Setting Up vLLM with Qwen2.5-14B-Instruct on AWS

This guide walks through the process of setting up and running the Qwen2.5-14B-Instruct model using vLLM on AWS EC2 instances, with solutions for common storage and configuration issues.

Prerequisites

AWS EC2 instance with NVIDIA GPU (recommended: g4dn.xlarge or higher)
NVIDIA drivers installed
Docker and NVIDIA Container Toolkit installed
At least 100GB of storage space (preferably more)

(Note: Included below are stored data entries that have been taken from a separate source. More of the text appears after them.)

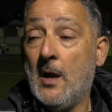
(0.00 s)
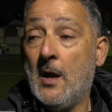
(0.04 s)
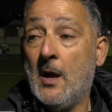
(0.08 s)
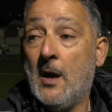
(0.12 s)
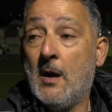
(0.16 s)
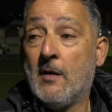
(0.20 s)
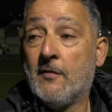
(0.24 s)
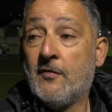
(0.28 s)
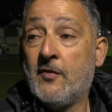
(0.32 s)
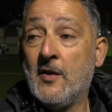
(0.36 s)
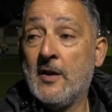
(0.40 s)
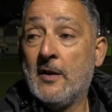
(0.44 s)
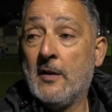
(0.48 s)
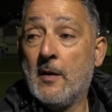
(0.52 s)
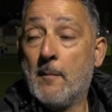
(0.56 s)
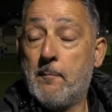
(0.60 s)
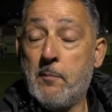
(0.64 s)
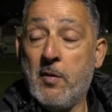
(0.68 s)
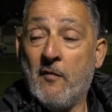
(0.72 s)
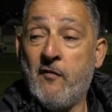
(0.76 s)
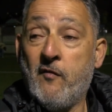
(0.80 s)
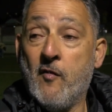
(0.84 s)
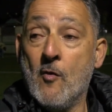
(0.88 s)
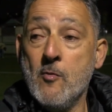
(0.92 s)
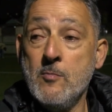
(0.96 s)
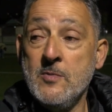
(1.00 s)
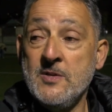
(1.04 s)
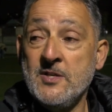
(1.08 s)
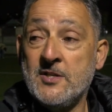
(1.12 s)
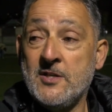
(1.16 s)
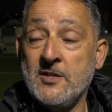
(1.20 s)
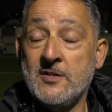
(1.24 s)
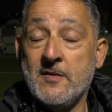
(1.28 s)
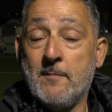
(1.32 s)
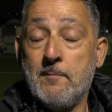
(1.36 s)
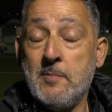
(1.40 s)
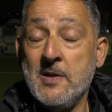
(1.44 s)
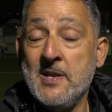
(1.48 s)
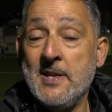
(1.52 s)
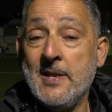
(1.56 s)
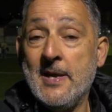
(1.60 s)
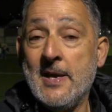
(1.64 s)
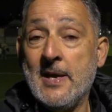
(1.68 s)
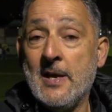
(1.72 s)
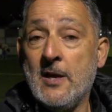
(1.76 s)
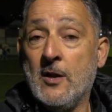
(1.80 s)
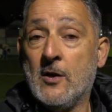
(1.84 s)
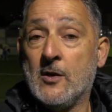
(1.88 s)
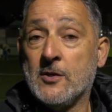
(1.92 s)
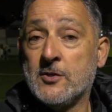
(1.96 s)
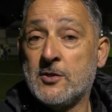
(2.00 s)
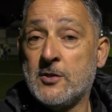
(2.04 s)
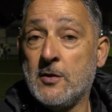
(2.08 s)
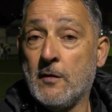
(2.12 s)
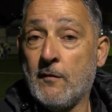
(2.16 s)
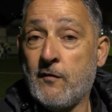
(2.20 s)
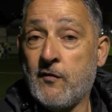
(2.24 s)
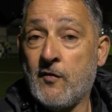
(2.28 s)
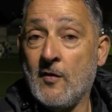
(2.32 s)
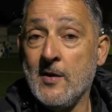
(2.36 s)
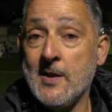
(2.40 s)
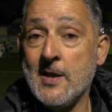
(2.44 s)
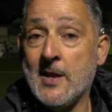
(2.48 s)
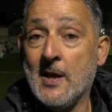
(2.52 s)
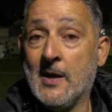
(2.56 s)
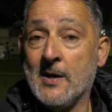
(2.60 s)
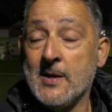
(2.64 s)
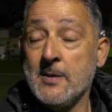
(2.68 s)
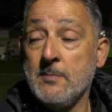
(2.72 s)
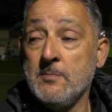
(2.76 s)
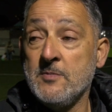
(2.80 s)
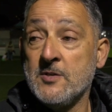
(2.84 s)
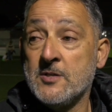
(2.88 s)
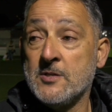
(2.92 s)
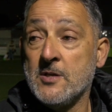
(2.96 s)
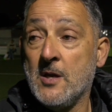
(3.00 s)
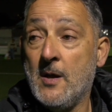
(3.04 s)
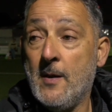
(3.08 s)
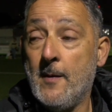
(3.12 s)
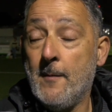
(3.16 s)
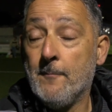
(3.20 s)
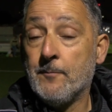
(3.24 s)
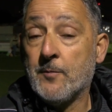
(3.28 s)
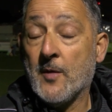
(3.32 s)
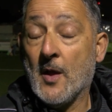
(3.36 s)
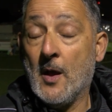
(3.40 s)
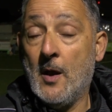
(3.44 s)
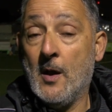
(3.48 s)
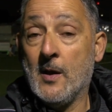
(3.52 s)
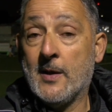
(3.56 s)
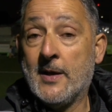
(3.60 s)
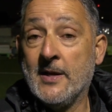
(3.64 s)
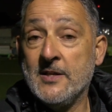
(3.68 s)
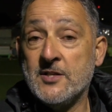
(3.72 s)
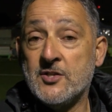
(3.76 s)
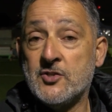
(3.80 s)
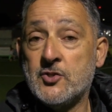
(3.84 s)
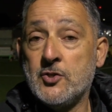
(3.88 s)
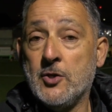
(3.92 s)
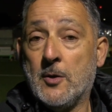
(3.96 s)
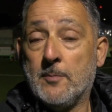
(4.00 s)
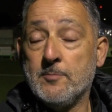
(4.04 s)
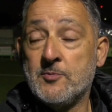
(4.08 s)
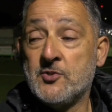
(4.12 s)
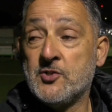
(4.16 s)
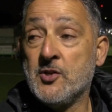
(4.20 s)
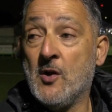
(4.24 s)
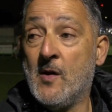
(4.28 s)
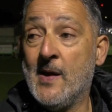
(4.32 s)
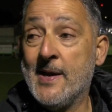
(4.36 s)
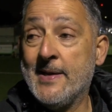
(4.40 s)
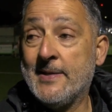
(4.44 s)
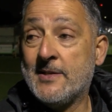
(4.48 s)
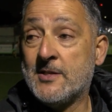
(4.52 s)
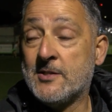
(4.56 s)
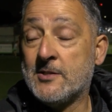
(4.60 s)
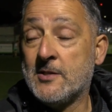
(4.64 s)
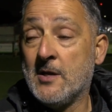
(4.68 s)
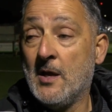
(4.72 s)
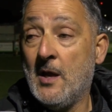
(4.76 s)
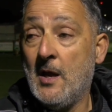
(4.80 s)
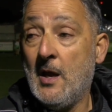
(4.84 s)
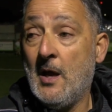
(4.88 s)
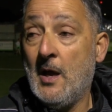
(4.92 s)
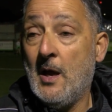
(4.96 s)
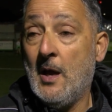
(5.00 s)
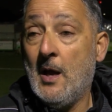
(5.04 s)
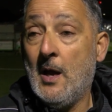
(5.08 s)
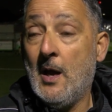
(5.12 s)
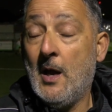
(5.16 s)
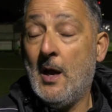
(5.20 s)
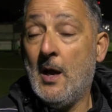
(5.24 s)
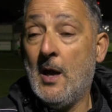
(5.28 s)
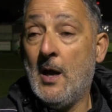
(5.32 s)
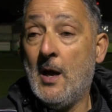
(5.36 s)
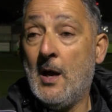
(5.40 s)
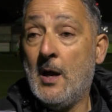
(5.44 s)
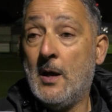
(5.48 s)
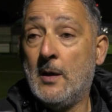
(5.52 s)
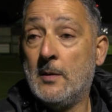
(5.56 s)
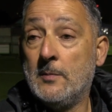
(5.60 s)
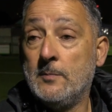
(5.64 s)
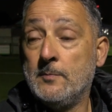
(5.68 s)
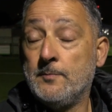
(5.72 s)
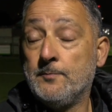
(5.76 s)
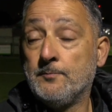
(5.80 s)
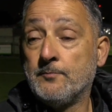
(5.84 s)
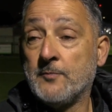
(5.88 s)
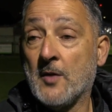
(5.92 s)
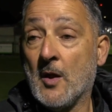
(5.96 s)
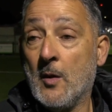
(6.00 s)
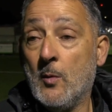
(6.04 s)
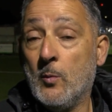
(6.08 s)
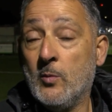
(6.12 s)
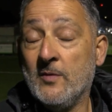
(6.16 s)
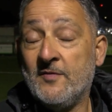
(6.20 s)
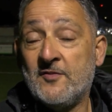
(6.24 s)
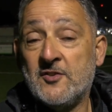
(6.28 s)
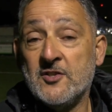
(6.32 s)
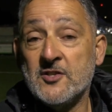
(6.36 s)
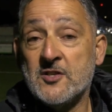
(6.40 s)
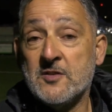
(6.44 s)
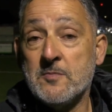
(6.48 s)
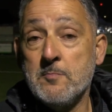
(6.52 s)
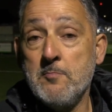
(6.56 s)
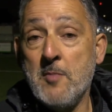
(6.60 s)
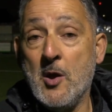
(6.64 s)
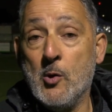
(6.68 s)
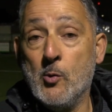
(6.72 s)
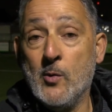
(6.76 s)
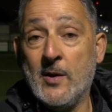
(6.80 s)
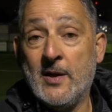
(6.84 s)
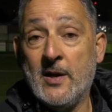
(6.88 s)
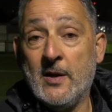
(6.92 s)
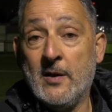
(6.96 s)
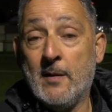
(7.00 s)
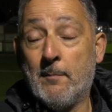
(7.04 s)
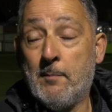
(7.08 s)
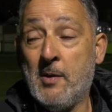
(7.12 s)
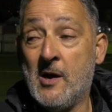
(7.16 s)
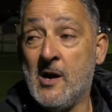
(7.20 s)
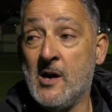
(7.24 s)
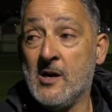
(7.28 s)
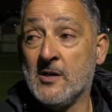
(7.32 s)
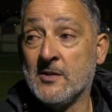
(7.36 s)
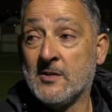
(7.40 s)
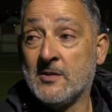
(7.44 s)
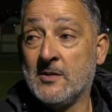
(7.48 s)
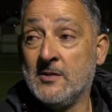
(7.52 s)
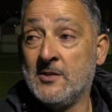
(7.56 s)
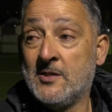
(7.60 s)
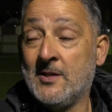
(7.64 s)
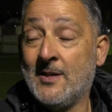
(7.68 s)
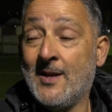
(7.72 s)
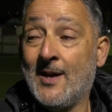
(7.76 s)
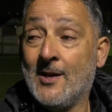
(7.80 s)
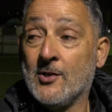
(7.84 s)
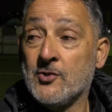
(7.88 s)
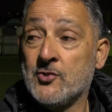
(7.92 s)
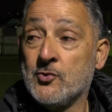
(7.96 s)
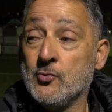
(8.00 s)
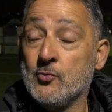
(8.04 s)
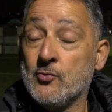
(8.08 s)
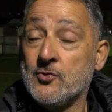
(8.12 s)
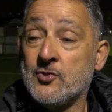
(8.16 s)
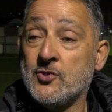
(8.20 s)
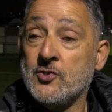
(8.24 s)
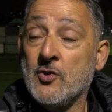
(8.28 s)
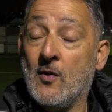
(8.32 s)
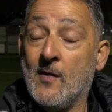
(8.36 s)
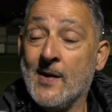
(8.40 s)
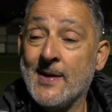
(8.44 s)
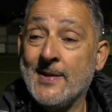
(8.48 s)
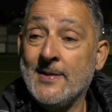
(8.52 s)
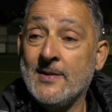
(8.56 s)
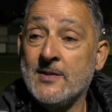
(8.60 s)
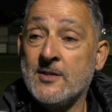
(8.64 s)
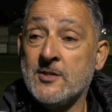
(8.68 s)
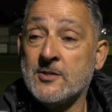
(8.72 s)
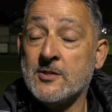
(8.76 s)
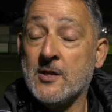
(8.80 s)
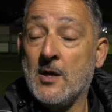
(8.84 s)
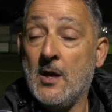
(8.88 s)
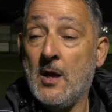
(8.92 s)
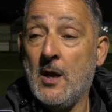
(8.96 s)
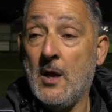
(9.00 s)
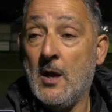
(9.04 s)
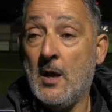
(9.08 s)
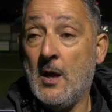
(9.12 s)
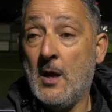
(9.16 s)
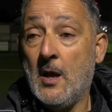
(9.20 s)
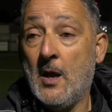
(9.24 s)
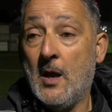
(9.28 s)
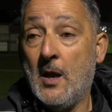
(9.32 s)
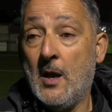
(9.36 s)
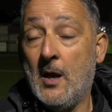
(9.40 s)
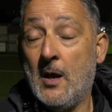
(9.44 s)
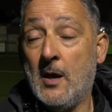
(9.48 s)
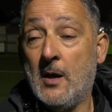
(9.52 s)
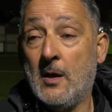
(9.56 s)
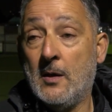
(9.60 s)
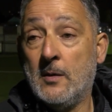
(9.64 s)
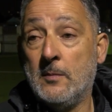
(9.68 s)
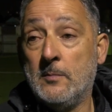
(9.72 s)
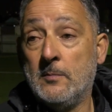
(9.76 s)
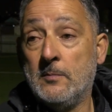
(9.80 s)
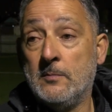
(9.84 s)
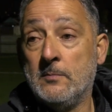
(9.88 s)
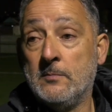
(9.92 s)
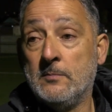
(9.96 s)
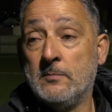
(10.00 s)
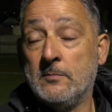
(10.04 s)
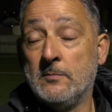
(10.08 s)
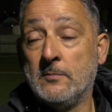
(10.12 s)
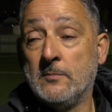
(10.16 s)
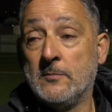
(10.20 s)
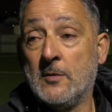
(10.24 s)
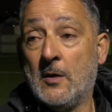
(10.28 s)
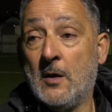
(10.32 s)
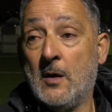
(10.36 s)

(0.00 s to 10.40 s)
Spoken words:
I think the performances have been there last two, three games against top sides. We've just melted in the past. And today I saw signs of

Hugging Face Login (Required for Private or Large Model Downloads)

Before running vLLM with Hugging Face models, log in to the Hugging Face CLI to provide your access token. This is required for downloading most large models (including Qwen2.5-14B-Instruct) and for accessing private models.

Install the Hugging Face CLI (if not already):
```
pip install --upgrade huggingface_hub
```
Log in to Hugging Face:
```
huggingface-cli login
```
- Paste your access token when prompted. You can get your token from https://huggingface.co/settings/tokens
(Optional) Set the token as an environment variable for Docker:
```
export HUGGING_FACE_HUB_TOKEN=your_token_here
```
- This allows Docker containers to access the token for model downloads.

Initial Setup

1. Create EC2 Instance

Use an AWS Deep Learning AMI (DLAMI) with GPU support to simplify driver installation:

# Example instance types
# g4dn.xlarge - 1 GPU, 4 vCPUs, 16 GB RAM
# g4dn.2xlarge - 1 GPU, 8 vCPUs, 32 GB RAM
# g5.xlarge - 1 GPU, 4 vCPUs, 16 GB RAM

Attach a large EBS volume (300GB recommended) to your instance.

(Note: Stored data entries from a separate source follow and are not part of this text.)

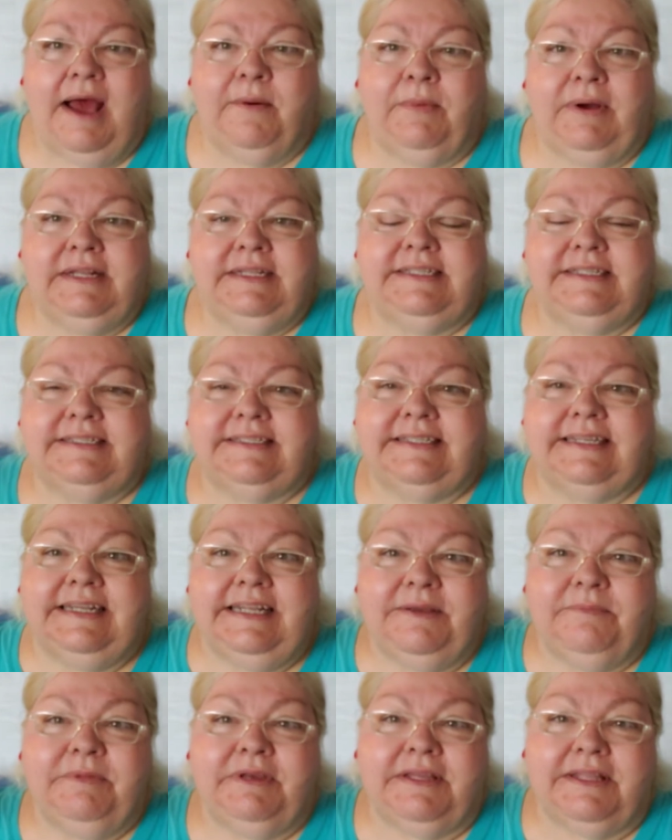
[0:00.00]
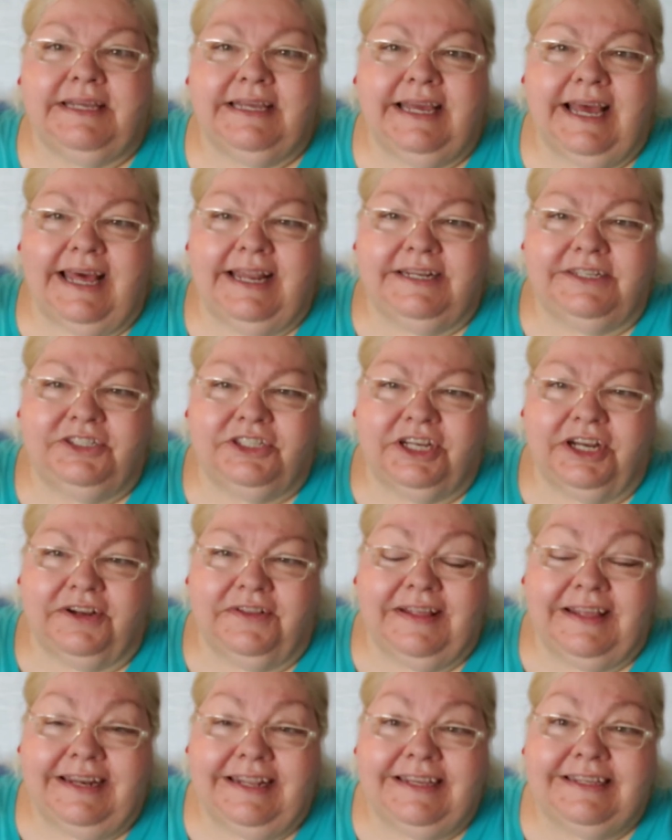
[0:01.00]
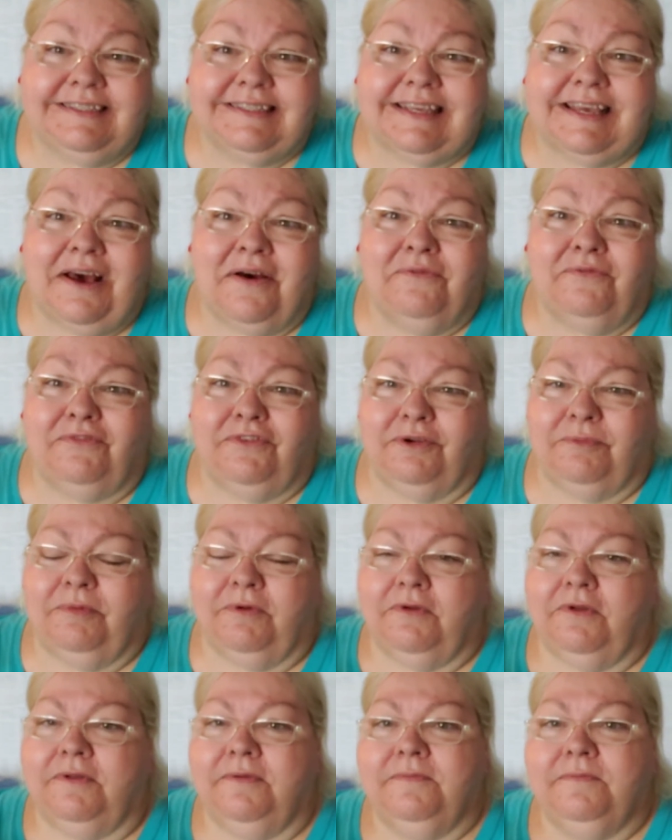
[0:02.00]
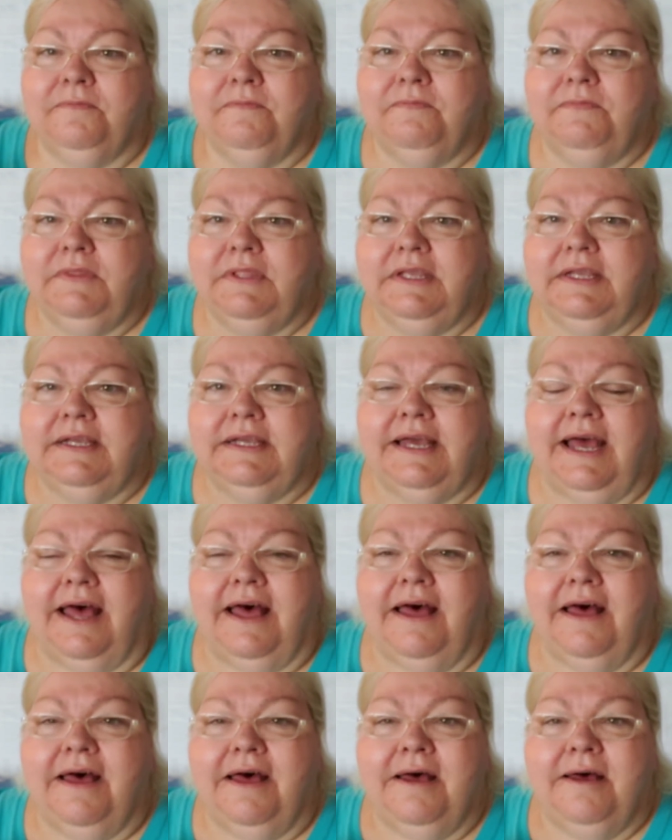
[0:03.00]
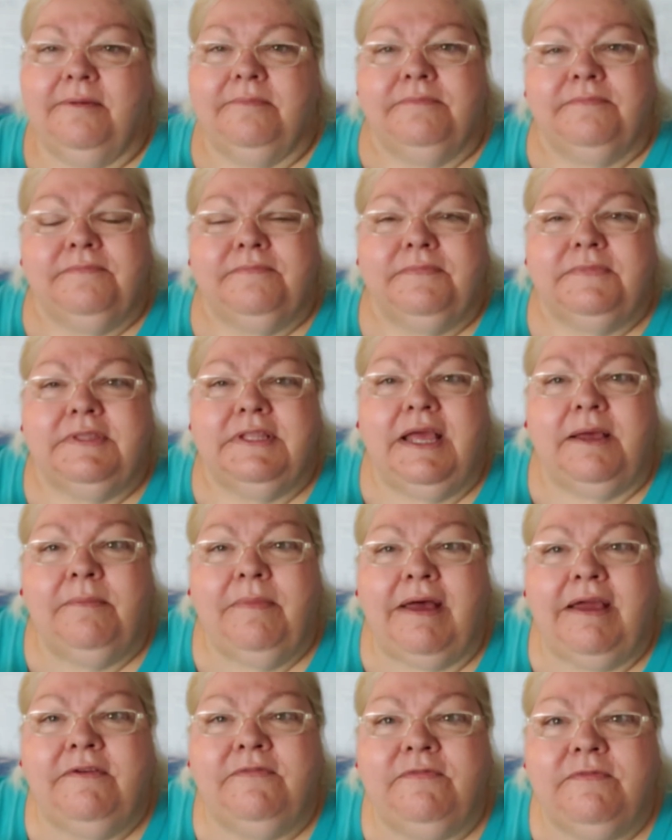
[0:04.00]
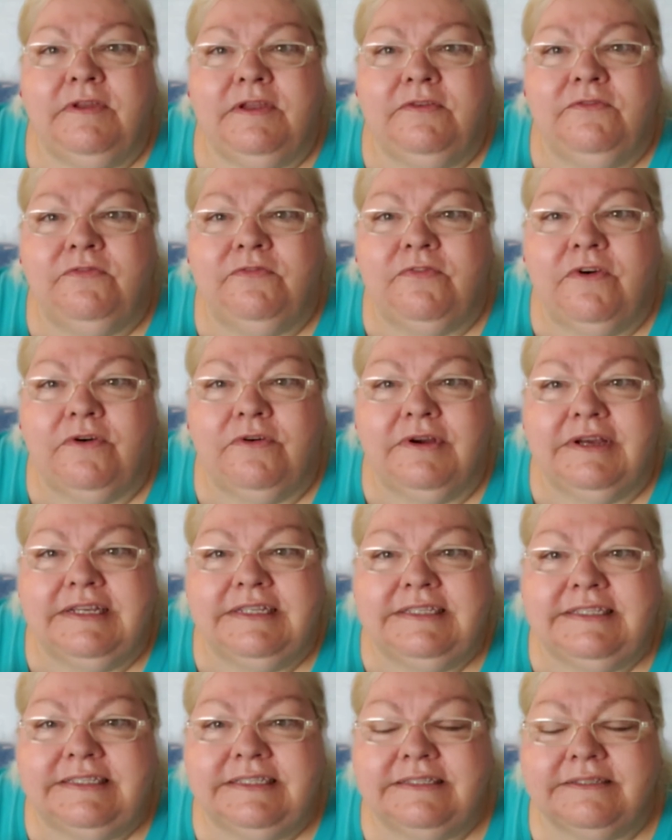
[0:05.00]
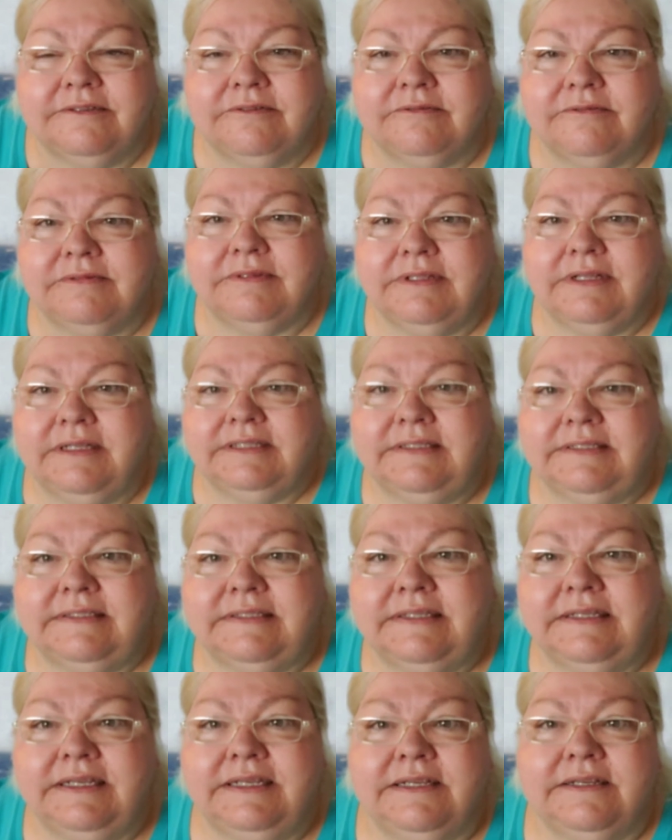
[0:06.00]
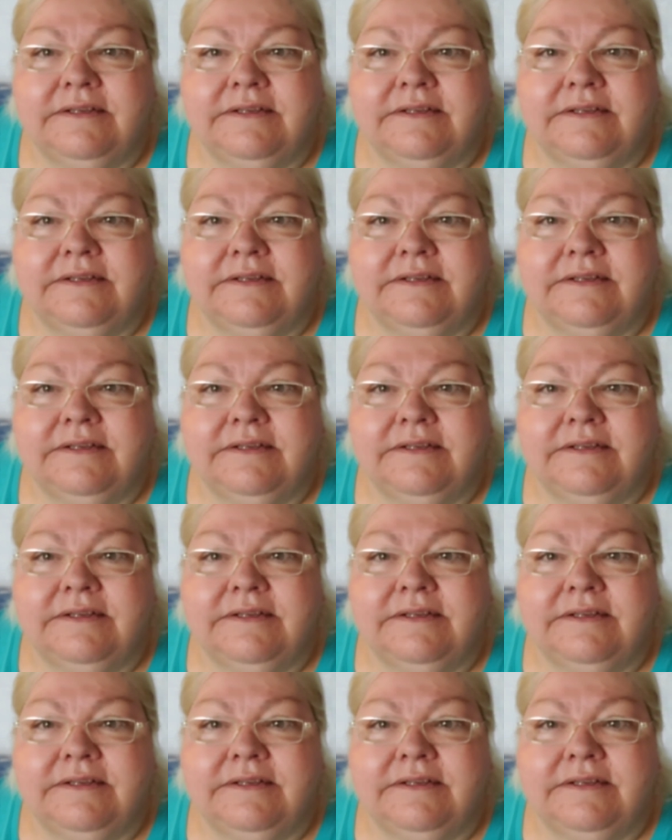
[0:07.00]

I went to City Mill and got a chair that is comfortable. Um, am I in focus? Let's see.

1. Configure Docker for NVIDIA Support

Ensure Docker and NVIDIA Container Toolkit are properly installed:

# Check NVIDIA drivers
nvidia-smi

# Check Docker installation
docker --version

# Check NVIDIA Docker integration
docker run --rm --gpus all nvidia/cuda:11.0-base nvidia-smi

2. Setup docker

./setup_docker.sh

3. Verify Docker Storage Location (optional)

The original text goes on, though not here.